§ What to do
In your reply, repeat the full listing exactly and leave each picture out.

§ Records shown
━━━━━━━━━━

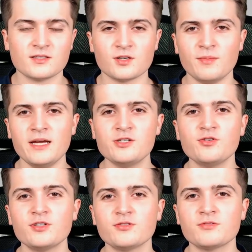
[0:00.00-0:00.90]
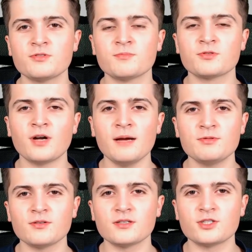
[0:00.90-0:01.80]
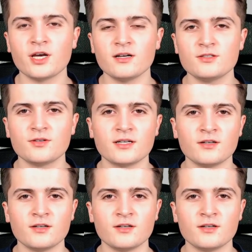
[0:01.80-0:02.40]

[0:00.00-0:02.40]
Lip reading: So make sure to subscribe to the channel to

━━━━━━━━━━

§ Result for this exercise
[0:00.00-0:00.90]
[0:00.90-0:01.80]
[0:01.80-0:02.40]

[0:00.00-0:02.40]
Lip reading: So make sure to subscribe to the channel to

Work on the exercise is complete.